Dernier film de Miyazaki Hayao en tant que réalisateur même si certaines rumeurs laissent entendre qu’il pourrait revenir sur sa décision en cas de succès aux Oscars, Le Vent se lève (Kaze ni tachinu) est un nouveau chef-d’œuvre du maître de l’animation. Au-delà de la maîtrise artistique, de la maestria avec laquelle il a mis en scène la passion des différents personnages et de son génie en tant qu’animateur, ce qui retient l’attention dans ce film, c’est le regard que Miyazaki porte sur l’histoire de son pays. Comme dans la plupart de ses autres réalisations, il aborde le sujet de la violence et de la guerre qu’il rejette tout en étant, d’une certaine façon, fasciné par les armes dont il montre souvent les utilisations meurtrières.
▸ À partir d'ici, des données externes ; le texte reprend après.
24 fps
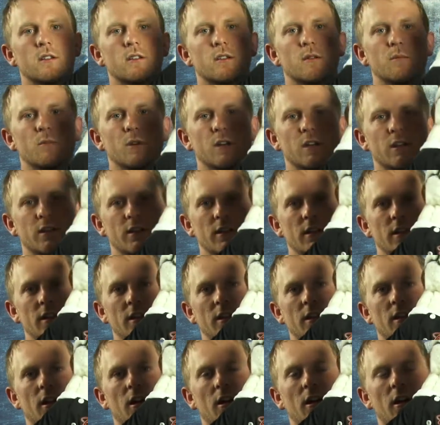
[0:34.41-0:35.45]
the big
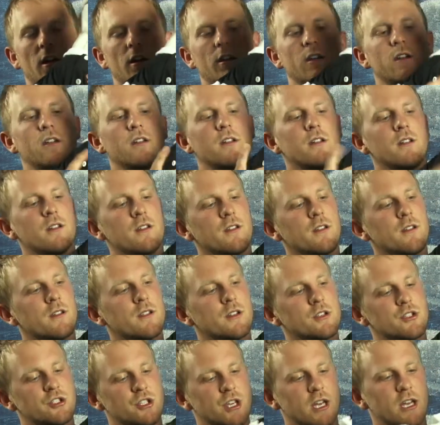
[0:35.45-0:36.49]
B on
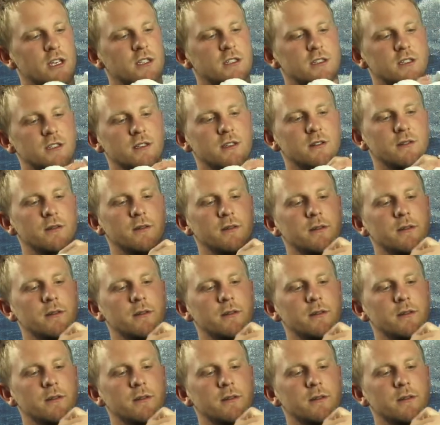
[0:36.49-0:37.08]
the chest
Mais Le Vent se lève se différencie des autres films comme Le Château ambulant par son ancrage dans l’histoire du Japon contemporain, plus précisément dans les années 1930 puisqu’il se fonde sur la vie de Horikoshi Jirô, le concepteur du célèbre chasseur Zéro qui devint l’un des symboles forts de l’empire japonais pendant la Seconde Guerre mondiale. C’est d’autant plus intéressant que le débat sur cette page historique fait rage dans l’archipel, mais aussi dans le reste de l’Asie. La récente visite du Premier ministre Abe Shinzô au sanctuaire Yasukuni à Tôkyô où l’on honore la mémoire des soldats morts pour la patrie (y compris des criminels de guerre) a suscité la colère de la Chine et de la Corée du Sud. Avec son film, Miyazaki veut amener les Japonais, les jeunes en particulier, à réfléchir à cette période et à ses conséquences. Lors de la sortie japonaise, le Studio Ghibli a largement diffusé son magazine gratuit Neppu dans lequel le réalisateur racontait notamment son expérience de la guerre (il est né en 1941) et exposait sa vision de la Constitution actuelle que certains voudraient bien réviser. Et même si ce sujet peut sembler futile aux spectateurs français, il a le mérite d’être mis sur la table avec une subtilité que seul un grand monsieur du cinéma possède. Miyazaki quitte peut-être la scène, mais son combat n’est pas terminé.
Odaira Namihei

Référence :
Le Vent se lève (Kaze tachinu) de Miyazaki Hayao, 2h06 – Actuellement au cinéma.